Ils établissent tout d'abord d'une manière définitive la victoire de l'enseignement libre sur l'enseignement officiel et marquent, à ce point de vue, un progrès sensible sur la situation de décembre 1879.
L'avantage reste à la partie flamande du pays : les écoles neutres n'y ont guère au delà du quart des élèves (25.48 pour cent). Dans certains arrondissements, la proportion est particulièrement frappante : Maeseyk, Saint- Nicolas, Turnhout donnent aux catholiques plus de 90 pour cent de la population scolaire ; â Thielt, à Roulers, l'enseignement libre compte près de 96 pour cent du nombre total des élèves.
Les résultats continuent d'être moins brillants dans les provinces wallonnes ; cependant, ici encore, le progrès est incontestable. Le Luxembourg est définitivement conquis. La province de Namur est en sérieuse avance : au lieu de 44 écoles, établies dans une trentaine de communes, - situation de 1878, - l'enseignement libre y compte maintenant 344 écoles, fonctionnant dans 229 communes. Le gouvernement ne remporte plus que dans les provinces de Liège et de Hainaut.

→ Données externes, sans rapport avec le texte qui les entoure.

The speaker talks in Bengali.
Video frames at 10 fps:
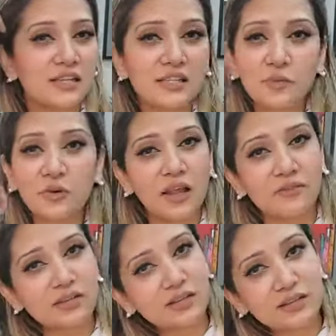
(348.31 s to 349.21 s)
জীবনও
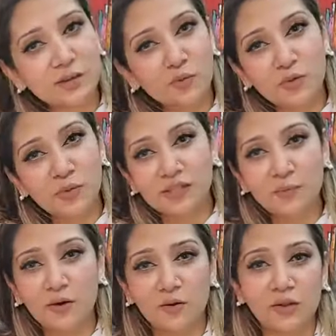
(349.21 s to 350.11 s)
ল্যাভিসের ড্রেস আপু ওই প্রাইসে
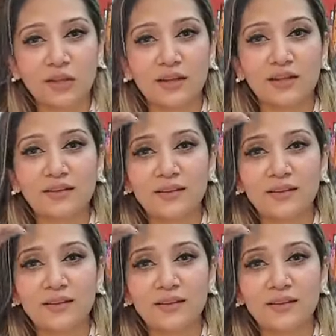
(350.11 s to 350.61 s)
পাওয়ার কথা না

Une autre conclusion ressort de l'examen de ces statistiques : c'est que, grâce à la concurrence et au zèle des catholiques, l'ensemble du pays a fait, en quelques mois de temps, un progrès considérable au point de vue scolaire. Les provinces où la fréquentation des écoles était la plus faible ont vu le nombre des élèves augmenter dans une (page 139) proportion surprenante, partout où la liberté est venue faire la concurrence à l'enseignement officiel. Sept provinces donnent une proportion de 15 élèves par 100 habitants ; seules, les deux provinces de Hainaut et de Liège affirment le règne des lumières libérales avec une proportion de 12 élèves par habitants.

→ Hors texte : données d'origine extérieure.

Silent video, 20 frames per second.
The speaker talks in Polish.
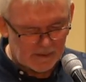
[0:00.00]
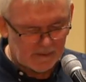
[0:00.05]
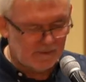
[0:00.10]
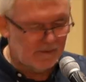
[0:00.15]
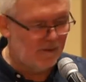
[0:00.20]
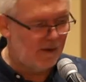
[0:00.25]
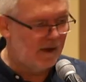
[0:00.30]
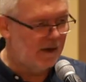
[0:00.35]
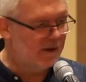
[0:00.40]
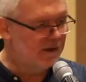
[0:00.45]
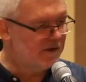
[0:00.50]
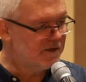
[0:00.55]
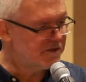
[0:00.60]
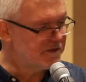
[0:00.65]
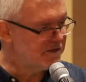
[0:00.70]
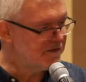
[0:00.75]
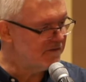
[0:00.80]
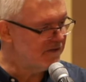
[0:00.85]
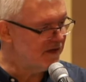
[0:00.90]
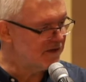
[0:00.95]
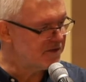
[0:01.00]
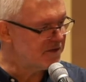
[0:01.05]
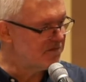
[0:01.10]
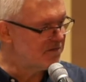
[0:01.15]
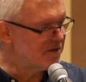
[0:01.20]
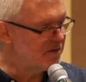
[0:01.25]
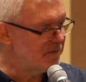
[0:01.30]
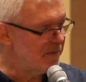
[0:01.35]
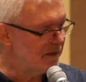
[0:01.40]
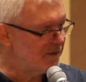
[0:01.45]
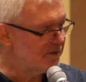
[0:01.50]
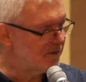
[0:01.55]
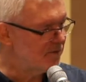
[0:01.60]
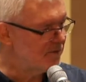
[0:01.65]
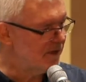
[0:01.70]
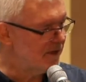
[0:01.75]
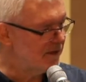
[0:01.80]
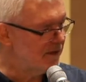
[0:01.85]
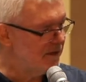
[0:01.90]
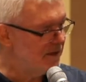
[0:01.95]
no a jeszcze w naszym przypadku
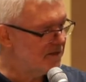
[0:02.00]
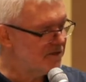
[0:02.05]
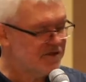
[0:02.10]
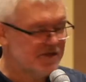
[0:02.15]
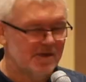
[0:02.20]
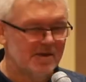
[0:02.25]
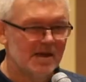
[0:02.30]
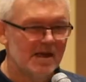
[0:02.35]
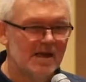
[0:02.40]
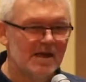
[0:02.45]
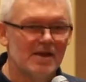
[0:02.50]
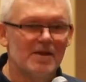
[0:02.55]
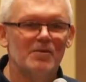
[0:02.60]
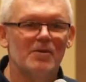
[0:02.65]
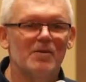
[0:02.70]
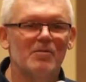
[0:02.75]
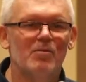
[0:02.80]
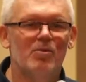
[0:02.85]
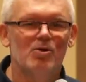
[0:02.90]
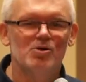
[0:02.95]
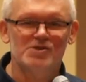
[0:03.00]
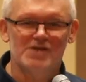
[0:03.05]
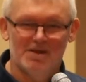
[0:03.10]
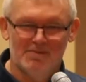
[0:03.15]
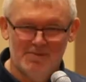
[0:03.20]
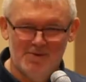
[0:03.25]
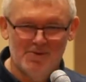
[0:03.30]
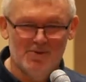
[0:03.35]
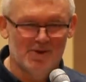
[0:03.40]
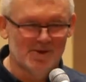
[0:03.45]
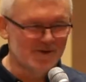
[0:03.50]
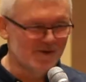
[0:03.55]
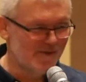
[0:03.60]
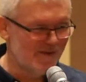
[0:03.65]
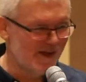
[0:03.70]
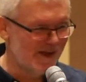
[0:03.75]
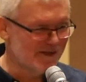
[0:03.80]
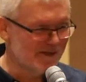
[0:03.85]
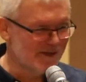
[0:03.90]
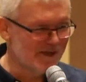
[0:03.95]
tak jest, że Boża miłość w
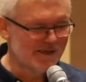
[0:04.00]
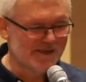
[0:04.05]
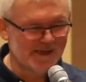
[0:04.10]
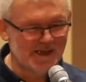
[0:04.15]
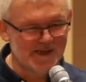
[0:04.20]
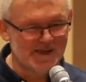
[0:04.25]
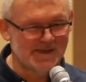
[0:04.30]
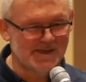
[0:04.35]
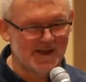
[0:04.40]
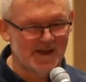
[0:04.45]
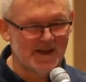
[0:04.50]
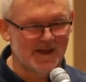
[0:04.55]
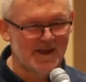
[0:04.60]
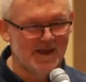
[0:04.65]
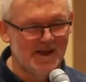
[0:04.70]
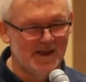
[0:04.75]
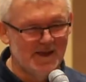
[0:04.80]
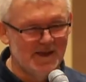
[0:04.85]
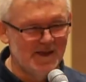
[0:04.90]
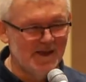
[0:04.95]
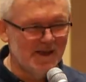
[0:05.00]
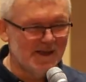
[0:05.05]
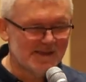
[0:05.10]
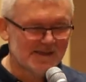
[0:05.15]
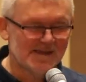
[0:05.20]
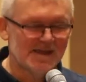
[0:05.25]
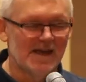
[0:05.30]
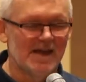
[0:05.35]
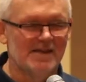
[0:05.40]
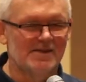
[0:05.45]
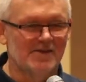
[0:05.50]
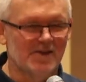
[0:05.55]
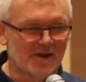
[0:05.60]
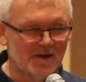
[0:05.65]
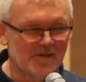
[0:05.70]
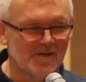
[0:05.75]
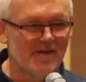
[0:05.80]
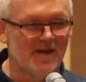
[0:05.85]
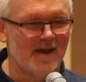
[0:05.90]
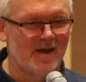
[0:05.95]
naszych sercach jest
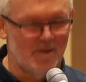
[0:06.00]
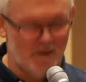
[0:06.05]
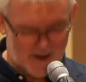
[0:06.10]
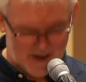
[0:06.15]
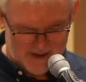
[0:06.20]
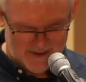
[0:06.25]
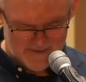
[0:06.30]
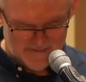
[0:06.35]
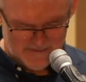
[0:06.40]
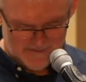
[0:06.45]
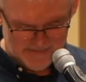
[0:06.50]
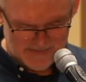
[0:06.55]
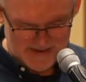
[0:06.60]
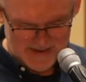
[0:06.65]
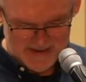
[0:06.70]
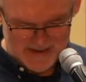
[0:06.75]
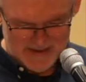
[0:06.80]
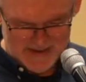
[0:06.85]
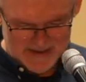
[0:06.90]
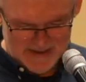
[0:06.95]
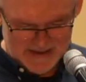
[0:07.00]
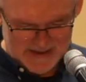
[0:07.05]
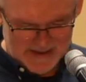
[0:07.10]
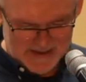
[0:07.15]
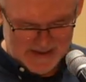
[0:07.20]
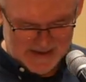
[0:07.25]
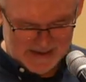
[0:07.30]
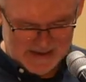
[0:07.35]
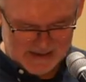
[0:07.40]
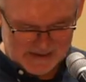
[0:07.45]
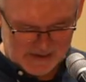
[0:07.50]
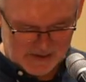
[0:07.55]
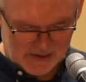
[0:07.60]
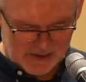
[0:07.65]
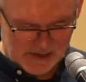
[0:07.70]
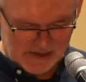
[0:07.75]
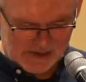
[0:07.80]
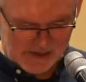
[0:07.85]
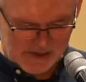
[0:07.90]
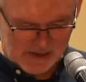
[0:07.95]
trwała. To
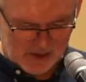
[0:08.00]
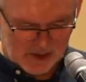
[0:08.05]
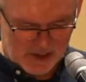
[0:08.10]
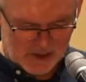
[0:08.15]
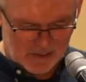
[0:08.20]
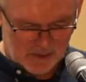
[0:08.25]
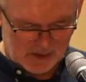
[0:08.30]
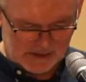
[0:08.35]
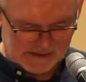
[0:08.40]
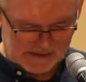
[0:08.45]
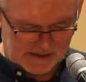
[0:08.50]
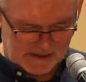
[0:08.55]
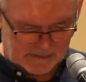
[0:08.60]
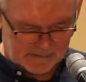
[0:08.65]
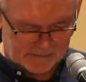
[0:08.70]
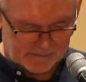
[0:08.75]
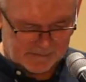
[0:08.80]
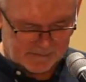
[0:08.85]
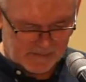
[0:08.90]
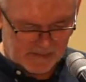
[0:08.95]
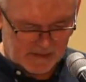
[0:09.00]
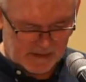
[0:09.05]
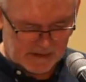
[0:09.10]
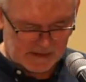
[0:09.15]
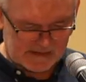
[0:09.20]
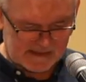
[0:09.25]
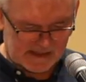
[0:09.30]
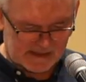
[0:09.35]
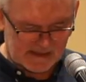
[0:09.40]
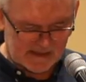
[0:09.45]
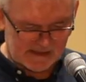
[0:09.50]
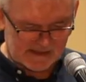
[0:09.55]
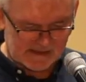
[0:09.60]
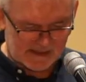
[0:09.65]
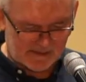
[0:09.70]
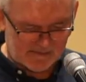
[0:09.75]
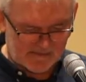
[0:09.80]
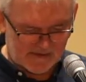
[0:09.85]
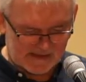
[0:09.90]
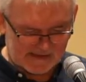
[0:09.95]
nie tylko emocje.
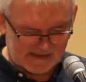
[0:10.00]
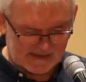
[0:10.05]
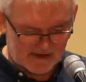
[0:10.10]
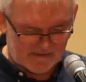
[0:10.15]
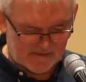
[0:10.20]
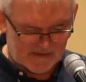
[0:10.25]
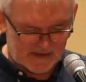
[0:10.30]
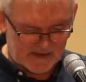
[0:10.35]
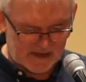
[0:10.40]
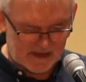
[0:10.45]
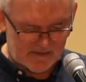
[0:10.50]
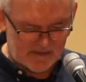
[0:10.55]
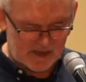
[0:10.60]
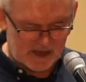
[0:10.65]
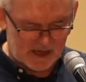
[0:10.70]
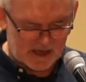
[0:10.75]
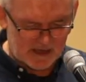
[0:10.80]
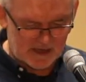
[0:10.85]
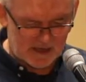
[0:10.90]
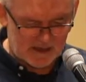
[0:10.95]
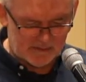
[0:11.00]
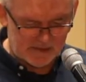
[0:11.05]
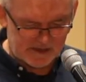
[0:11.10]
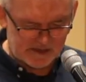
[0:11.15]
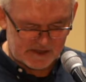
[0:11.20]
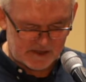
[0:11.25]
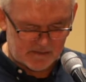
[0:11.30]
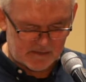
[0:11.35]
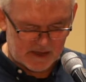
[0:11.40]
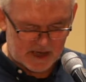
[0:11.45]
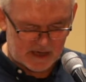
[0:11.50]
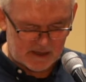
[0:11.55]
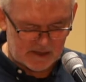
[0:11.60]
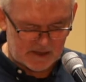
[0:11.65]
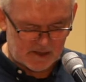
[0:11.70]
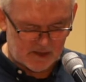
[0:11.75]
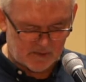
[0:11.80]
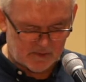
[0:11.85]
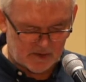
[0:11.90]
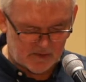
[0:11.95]
Zachęcam Was, Rafale i Michale, abyście brali
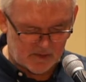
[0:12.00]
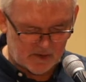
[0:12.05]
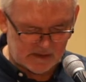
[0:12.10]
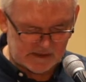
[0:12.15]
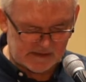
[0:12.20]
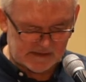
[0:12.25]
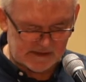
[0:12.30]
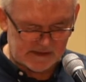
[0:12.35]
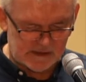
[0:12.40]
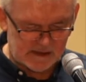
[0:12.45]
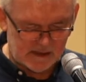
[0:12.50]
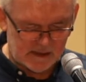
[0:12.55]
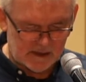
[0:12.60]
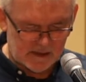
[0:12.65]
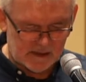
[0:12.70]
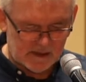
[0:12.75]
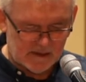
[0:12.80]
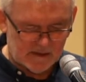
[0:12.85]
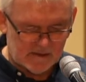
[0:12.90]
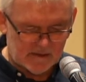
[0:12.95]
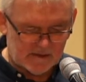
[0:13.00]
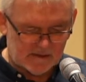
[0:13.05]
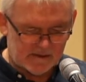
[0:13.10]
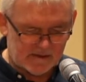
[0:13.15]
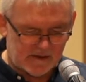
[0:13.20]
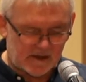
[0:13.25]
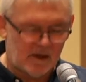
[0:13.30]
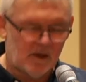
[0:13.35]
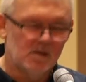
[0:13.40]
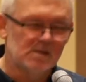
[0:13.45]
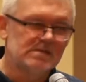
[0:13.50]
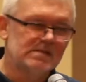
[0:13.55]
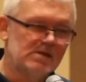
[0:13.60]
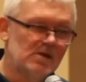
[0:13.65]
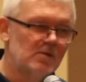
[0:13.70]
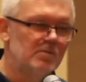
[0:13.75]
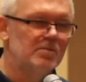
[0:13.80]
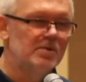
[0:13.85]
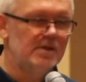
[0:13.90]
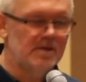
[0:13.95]
do pomocy te
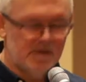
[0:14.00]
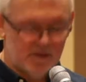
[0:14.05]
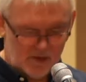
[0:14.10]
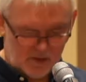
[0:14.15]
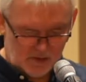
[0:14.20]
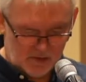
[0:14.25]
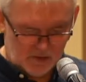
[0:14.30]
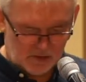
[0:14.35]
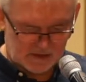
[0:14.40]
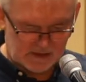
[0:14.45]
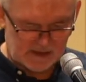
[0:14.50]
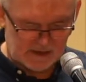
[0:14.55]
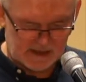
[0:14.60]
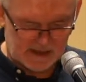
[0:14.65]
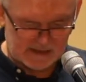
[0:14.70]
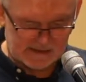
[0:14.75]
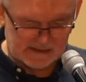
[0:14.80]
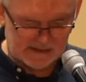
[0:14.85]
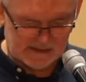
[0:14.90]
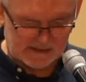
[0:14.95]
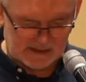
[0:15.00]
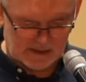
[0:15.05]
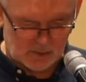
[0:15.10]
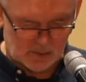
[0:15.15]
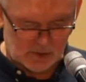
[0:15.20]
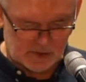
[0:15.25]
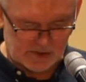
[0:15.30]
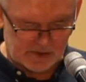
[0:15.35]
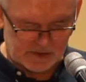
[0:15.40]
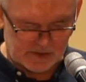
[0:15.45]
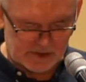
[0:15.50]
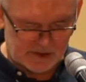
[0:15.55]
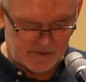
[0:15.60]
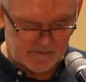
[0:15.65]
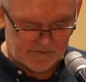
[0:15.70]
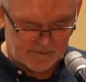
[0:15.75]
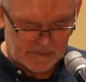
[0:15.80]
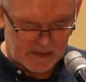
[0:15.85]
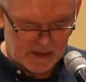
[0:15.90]
osoby do koordynacji całości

Le coup était rude pour le gouvernement.
Le résultat obtenu d'emblée par les catholiques contre les forces coalisées de l'Etat dépassait toute attente ; la loi de 1879 devenait une « loi de malheur » pour ses inventeurs, un bienfait pour ceux dont elle devait ruiner les croyances. Cette situation arrachait à M. de Laveleye cet aveu significatif :
« Je ne connais pas de preuve plus remarquable de la force dont dispose l'Eglise que ce qu'elle a fait en Belgique depuis la réforme de l'enseignement primaire en 1879. Deux ans lui ont sufi pour avoir, dans presque toutes les communes du pays, une école de garçons et une école de filles, et pour y attirer un nombre d'élèves beaucoup plus considérable que celui des écoles officielles. » (Revue de Belgique, septembre 1881.)
Et quel puissant renouveau de la vie catholique elle attestait, cette génération spontanée d'écoles libres !
Des divisions agitaient l'opinion catholique : elles sont tombées, oubliées presque. Le parti était dépourvu de programme et de cohésion : le programme est désormais trouvé ; l'union s'est faite autour du drapeau de l'enseignement libre. Les catholiques souffraient du défaut d'organisation ; ils (page 140) manquaient d'hommes d'action, de vitalité : l'organisation, ils se la donnent en fondant leurs écoles ; les recrues, elles leur arrivent en foule, suscitées par la campagne scolaire, par les meetings de protestation, par la création du Denier des écoles. Partout les sacrifices retrempent les caractères. Les jeunes gens se forment à la parole publique et s'habituent au feu ; les hommes de dévouement se rapprochent ; ils apprennent à se connaître et à s'entendre ; les indifférents eux-mêmes prêtent leurs concours à la résistance.
Mais nous n'avons envisagé jusqu'à présent qu'un des aspects de la lutte : l'organisation scolaire des catholiques. Occupons-nous maintenant de leurs adversaires : la persécution du gouvernement libéral est féconde en enseignements précieux ; elle n'eut d'ailleurs d'autres résultats pratiques que de susciter des héroïsmes nouveaux parmi les catholiques et d'assurer le triomphe final de leurs efforts.